(Extracted data entries)
++++++++++

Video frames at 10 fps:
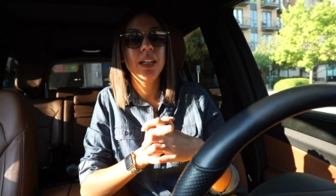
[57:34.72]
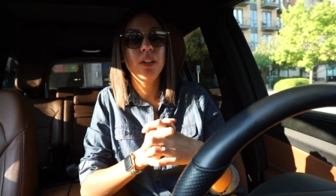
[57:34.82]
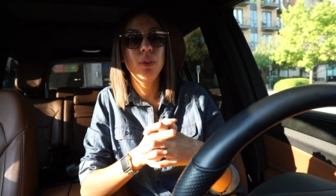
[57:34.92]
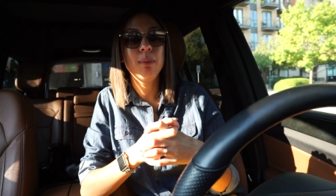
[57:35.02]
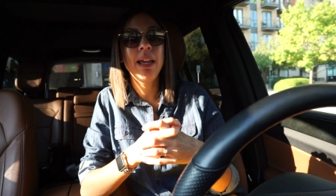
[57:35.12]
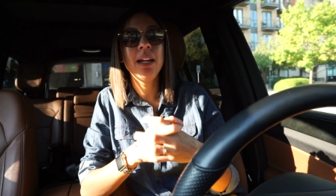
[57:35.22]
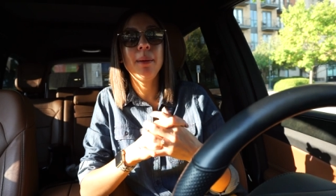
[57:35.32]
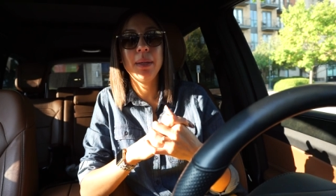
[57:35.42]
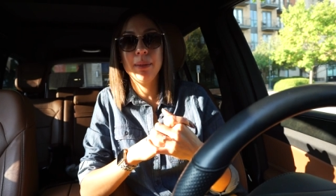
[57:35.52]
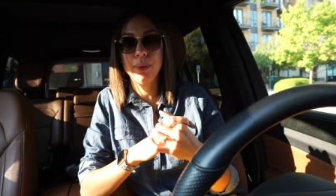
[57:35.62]
if you may
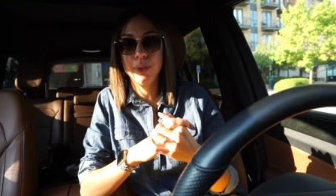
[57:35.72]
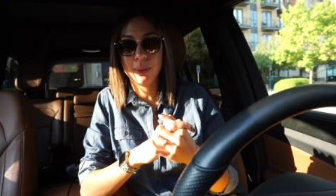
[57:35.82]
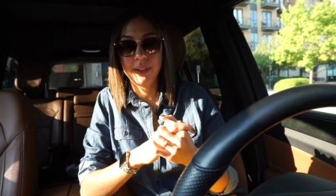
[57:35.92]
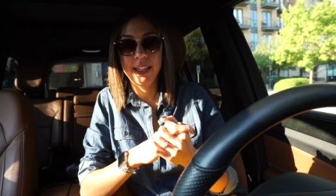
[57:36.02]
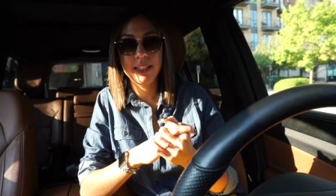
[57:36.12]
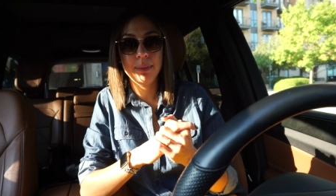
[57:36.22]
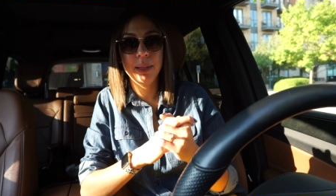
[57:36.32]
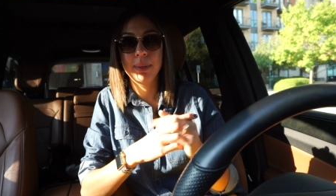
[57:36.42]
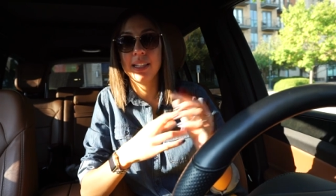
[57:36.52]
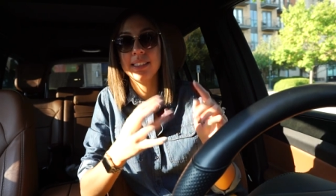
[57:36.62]
not be able to relate to
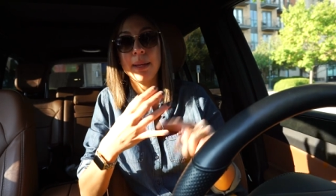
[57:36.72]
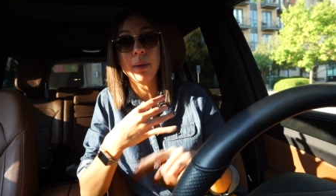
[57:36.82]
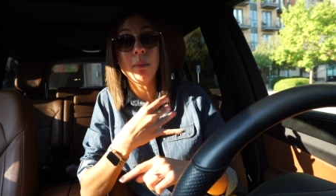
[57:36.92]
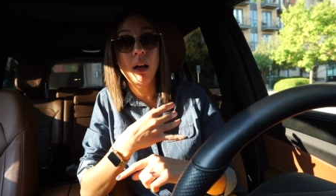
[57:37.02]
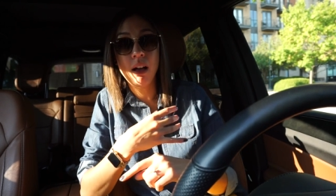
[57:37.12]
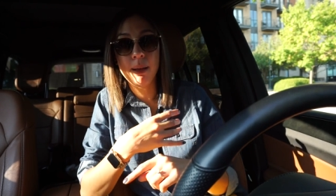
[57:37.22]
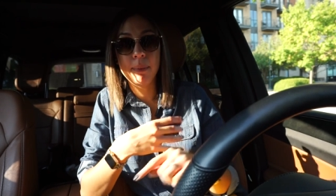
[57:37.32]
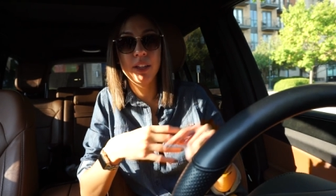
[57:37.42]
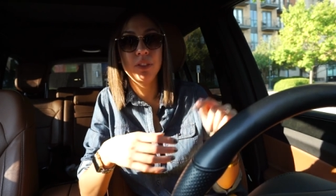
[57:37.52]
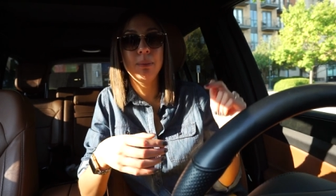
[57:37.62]
me because I'm a
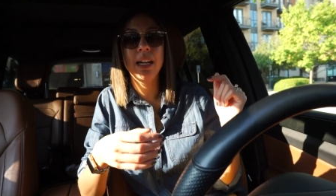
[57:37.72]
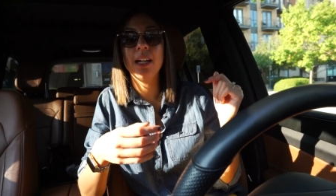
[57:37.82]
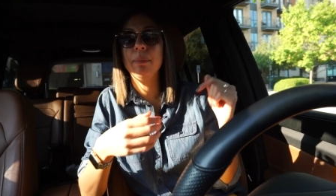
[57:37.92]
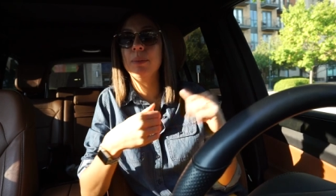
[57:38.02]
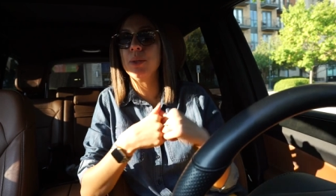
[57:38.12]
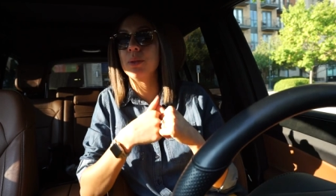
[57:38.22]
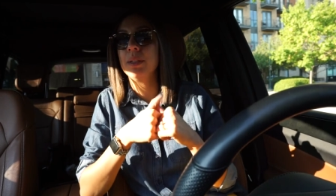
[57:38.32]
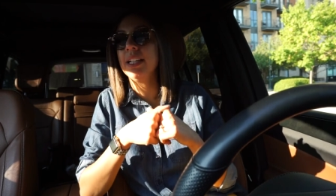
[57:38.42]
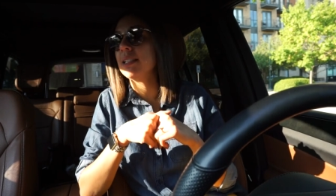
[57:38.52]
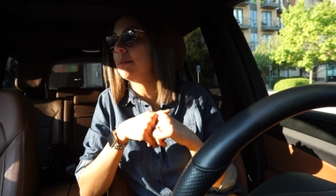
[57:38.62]
mom, if you may not be able to
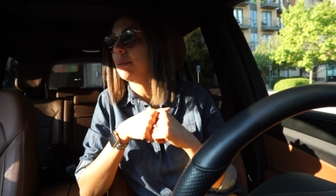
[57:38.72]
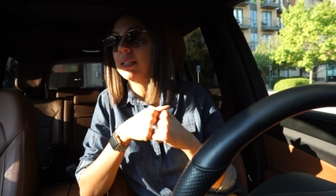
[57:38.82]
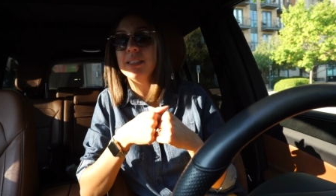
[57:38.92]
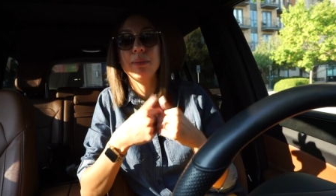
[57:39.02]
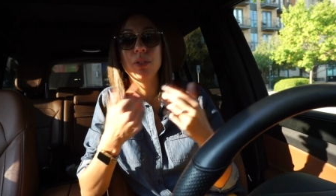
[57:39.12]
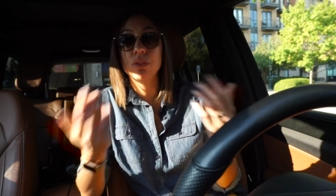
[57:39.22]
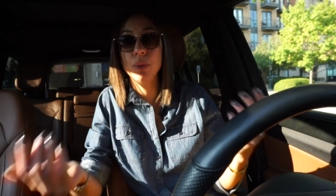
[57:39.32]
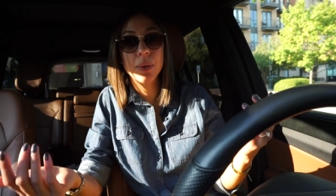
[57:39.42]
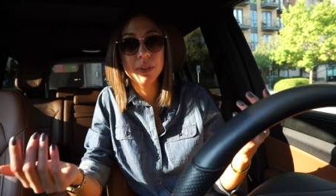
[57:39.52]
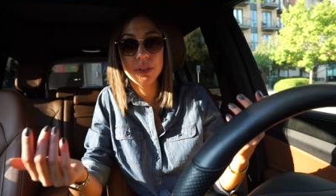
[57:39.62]
relate to me because I'm
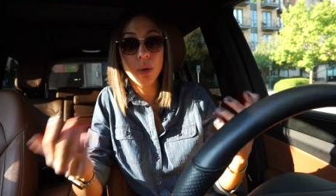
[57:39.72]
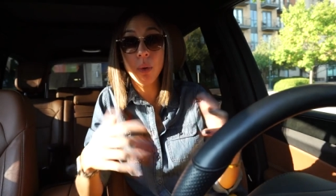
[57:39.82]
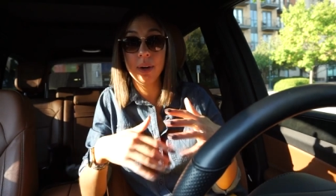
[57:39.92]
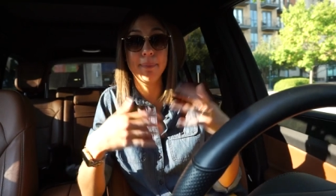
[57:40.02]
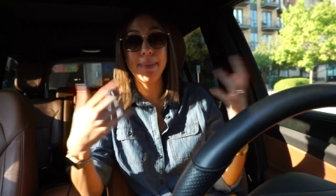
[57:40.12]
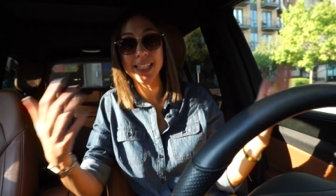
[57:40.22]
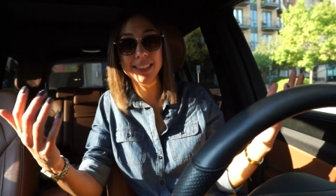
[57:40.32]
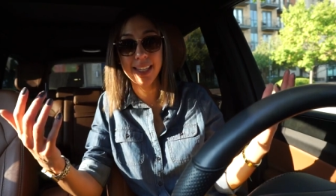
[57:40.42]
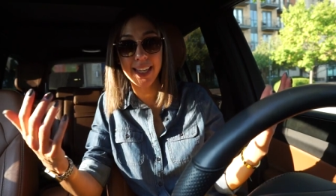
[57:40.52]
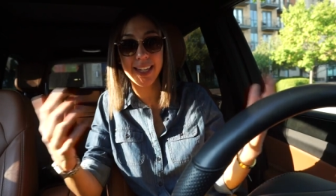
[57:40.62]
divorced or I'm
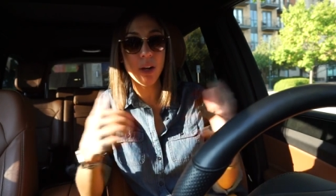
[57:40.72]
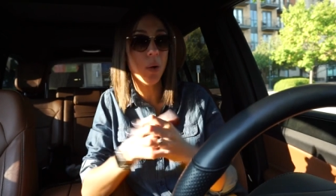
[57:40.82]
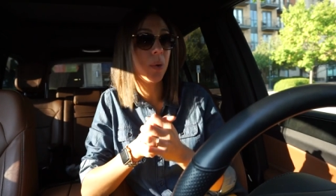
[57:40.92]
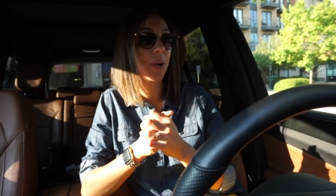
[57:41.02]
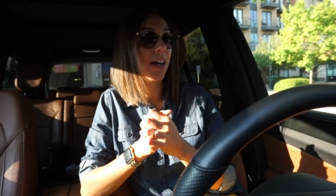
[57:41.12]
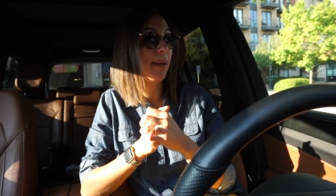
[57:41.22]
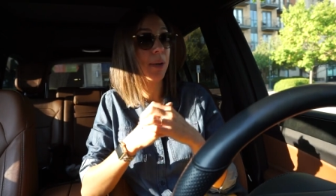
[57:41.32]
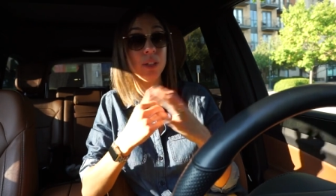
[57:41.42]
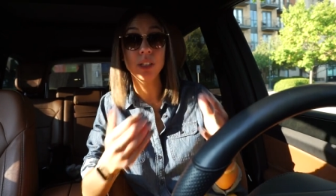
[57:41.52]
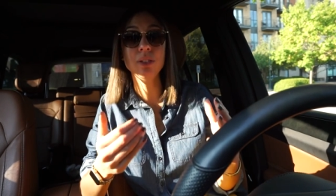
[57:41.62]
Mexican or I'm
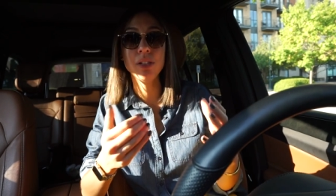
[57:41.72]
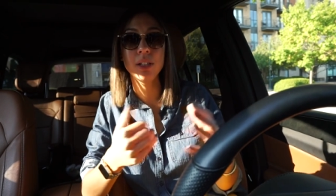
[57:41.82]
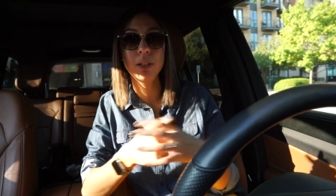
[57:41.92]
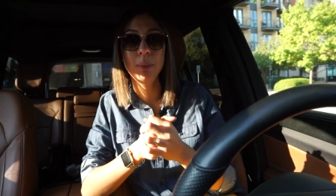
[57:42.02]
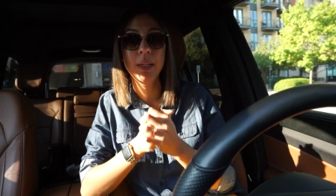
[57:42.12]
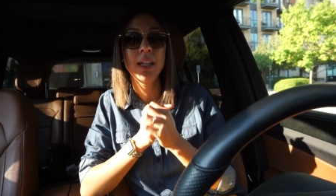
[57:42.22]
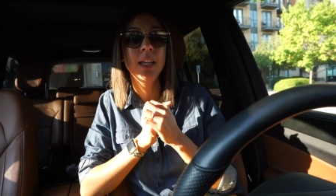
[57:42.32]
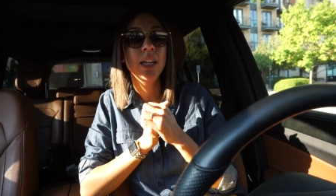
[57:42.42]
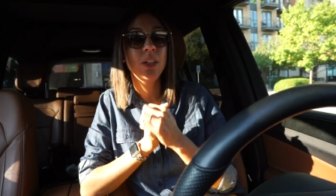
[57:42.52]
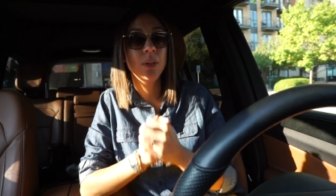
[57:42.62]
on YouTube,
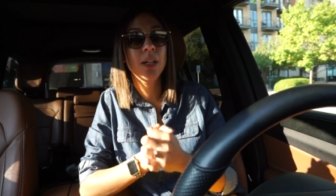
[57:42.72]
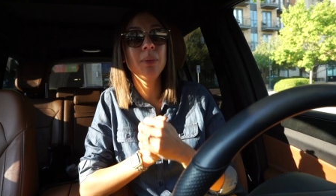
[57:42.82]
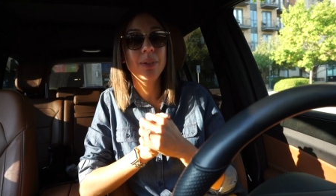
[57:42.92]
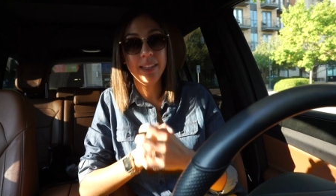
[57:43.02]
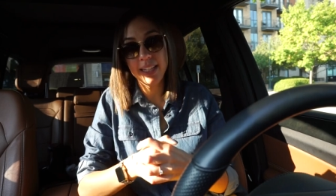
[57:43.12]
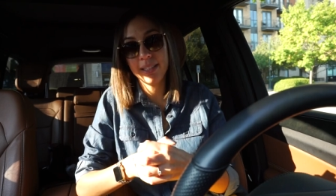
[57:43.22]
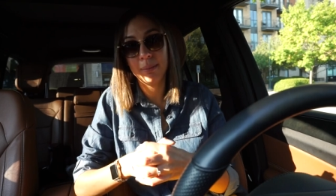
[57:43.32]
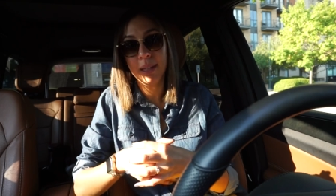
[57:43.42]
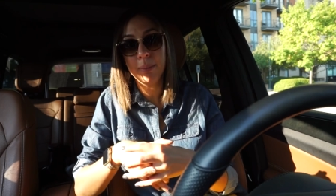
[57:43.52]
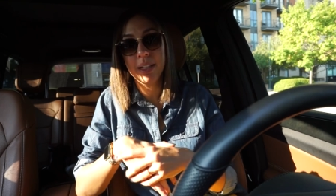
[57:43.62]
you can relate to
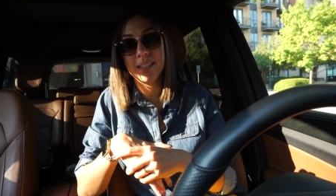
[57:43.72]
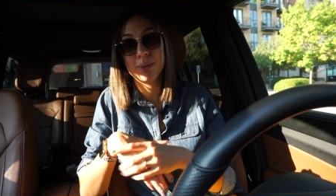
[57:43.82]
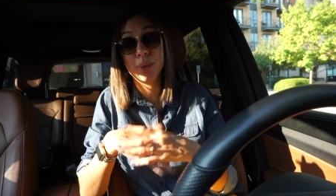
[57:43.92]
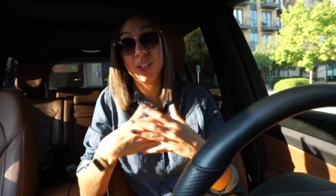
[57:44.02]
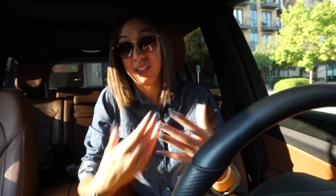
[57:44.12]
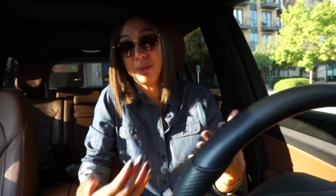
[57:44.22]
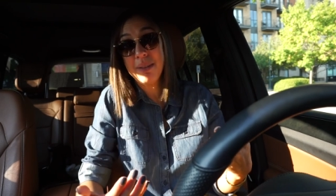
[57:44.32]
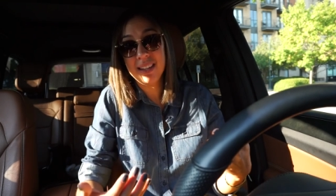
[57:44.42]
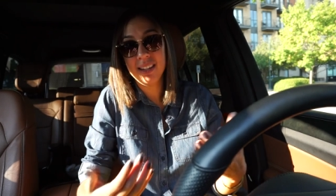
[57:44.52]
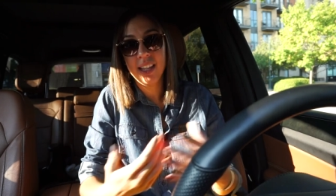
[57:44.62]
me because we're
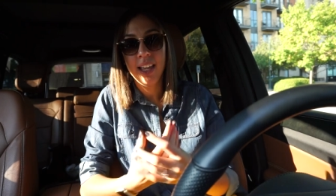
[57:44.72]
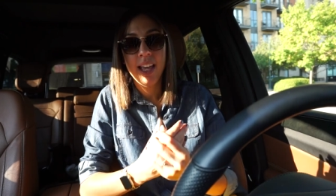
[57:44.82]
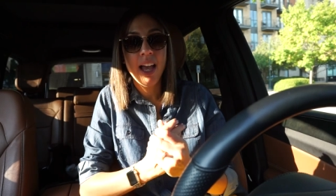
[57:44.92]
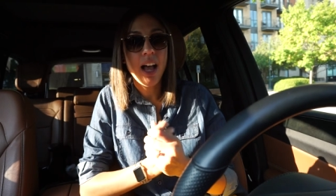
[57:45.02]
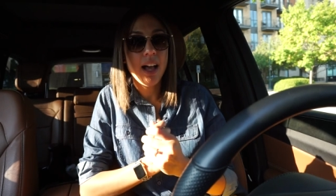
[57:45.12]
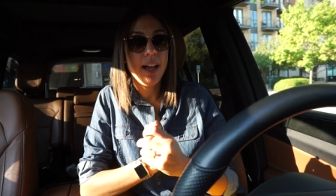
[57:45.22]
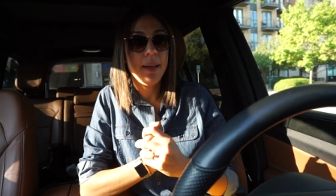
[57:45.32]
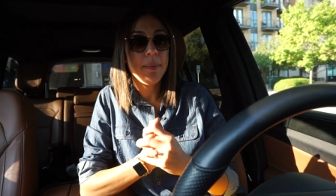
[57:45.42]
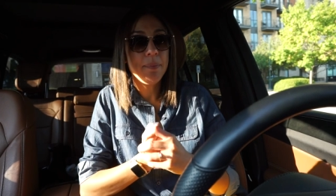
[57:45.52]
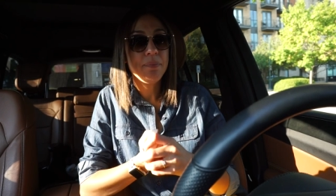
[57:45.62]
human.
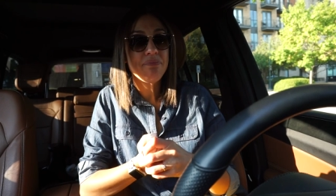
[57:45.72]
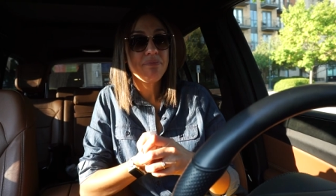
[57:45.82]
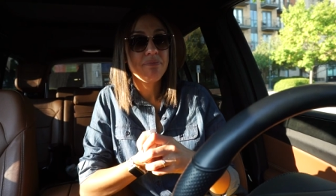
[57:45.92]
Um,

++++++++++

▶ _WHAT YOU WILL DO_:
For each entry, copy the text exactly and leave out any image it carries.

▶ _SOLUTION TO THE PROBLEM_:
Video frames at 10 fps:
[57:34.72]
[57:34.82]
[57:34.92]
[57:35.02]
[57:35.12]
[57:35.22]
[57:35.32]
[57:35.42]
[57:35.52]
[57:35.62]
if you may
[57:35.72]
[57:35.82]
[57:35.92]
[57:36.02]
[57:36.12]
[57:36.22]
[57:36.32]
[57:36.42]
[57:36.52]
[57:36.62]
not be able to relate to
[57:36.72]
[57:36.82]
[57:36.92]
[57:37.02]
[57:37.12]
[57:37.22]
[57:37.32]
[57:37.42]
[57:37.52]
[57:37.62]
me because I'm a
[57:37.72]
[57:37.82]
[57:37.92]
[57:38.02]
[57:38.12]
[57:38.22]
[57:38.32]
[57:38.42]
[57:38.52]
[57:38.62]
mom, if you may not be able to
[57:38.72]
[57:38.82]
[57:38.92]
[57:39.02]
[57:39.12]
[57:39.22]
[57:39.32]
[57:39.42]
[57:39.52]
[57:39.62]
relate to me because I'm
[57:39.72]
[57:39.82]
[57:39.92]
[57:40.02]
[57:40.12]
[57:40.22]
[57:40.32]
[57:40.42]
[57:40.52]
[57:40.62]
divorced or I'm
[57:40.72]
[57:40.82]
[57:40.92]
[57:41.02]
[57:41.12]
[57:41.22]
[57:41.32]
[57:41.42]
[57:41.52]
[57:41.62]
Mexican or I'm
[57:41.72]
[57:41.82]
[57:41.92]
[57:42.02]
[57:42.12]
[57:42.22]
[57:42.32]
[57:42.42]
[57:42.52]
[57:42.62]
on YouTube,
[57:42.72]
[57:42.82]
[57:42.92]
[57:43.02]
[57:43.12]
[57:43.22]
[57:43.32]
[57:43.42]
[57:43.52]
[57:43.62]
you can relate to
[57:43.72]
[57:43.82]
[57:43.92]
[57:44.02]
[57:44.12]
[57:44.22]
[57:44.32]
[57:44.42]
[57:44.52]
[57:44.62]
me because we're
[57:44.72]
[57:44.82]
[57:44.92]
[57:45.02]
[57:45.12]
[57:45.22]
[57:45.32]
[57:45.42]
[57:45.52]
[57:45.62]
human.
[57:45.72]
[57:45.82]
[57:45.92]
Um,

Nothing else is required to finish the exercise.